[Opening SOURCE MATERIAL section]
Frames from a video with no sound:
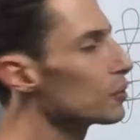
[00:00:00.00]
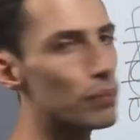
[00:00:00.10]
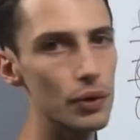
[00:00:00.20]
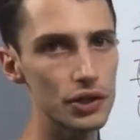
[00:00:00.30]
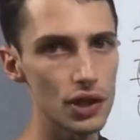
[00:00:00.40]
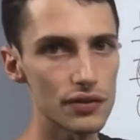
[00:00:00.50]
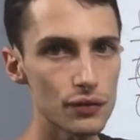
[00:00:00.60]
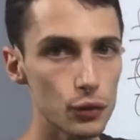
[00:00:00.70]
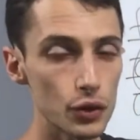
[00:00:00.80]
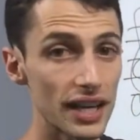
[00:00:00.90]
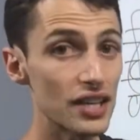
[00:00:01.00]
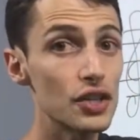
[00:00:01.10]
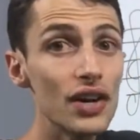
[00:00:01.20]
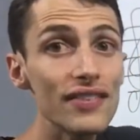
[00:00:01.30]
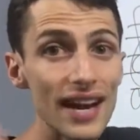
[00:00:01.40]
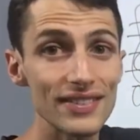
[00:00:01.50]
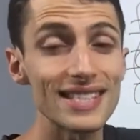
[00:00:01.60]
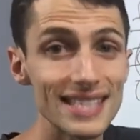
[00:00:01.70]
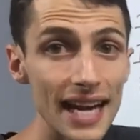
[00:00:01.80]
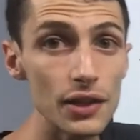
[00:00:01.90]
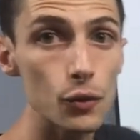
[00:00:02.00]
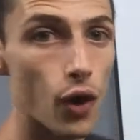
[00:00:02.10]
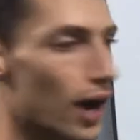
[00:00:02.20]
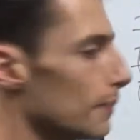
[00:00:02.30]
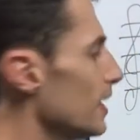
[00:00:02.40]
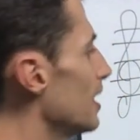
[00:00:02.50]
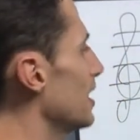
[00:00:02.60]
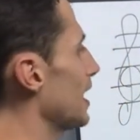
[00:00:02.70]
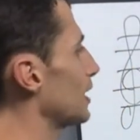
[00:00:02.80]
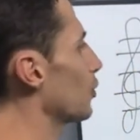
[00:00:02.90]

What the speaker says: good boy deserves fruit that you don't even have to say the rhyme in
[Closing SOURCE MATERIAL section]
§ **EXERCISE REQUIREMENTS**
Set down again, exactly, every line above from the one with "[00:00:00.30]" down to the one with "[00:00:02.20]", both ends included. No pictures, and nothing else.

§ **RESULT**
[00:00:00.30]
[00:00:00.40]
[00:00:00.50]
[00:00:00.60]
[00:00:00.70]
[00:00:00.80]
[00:00:00.90]
[00:00:01.00]
[00:00:01.10]
[00:00:01.20]
[00:00:01.30]
[00:00:01.40]
[00:00:01.50]
[00:00:01.60]
[00:00:01.70]
[00:00:01.80]
[00:00:01.90]
[00:00:02.00]
[00:00:02.10]
[00:00:02.20]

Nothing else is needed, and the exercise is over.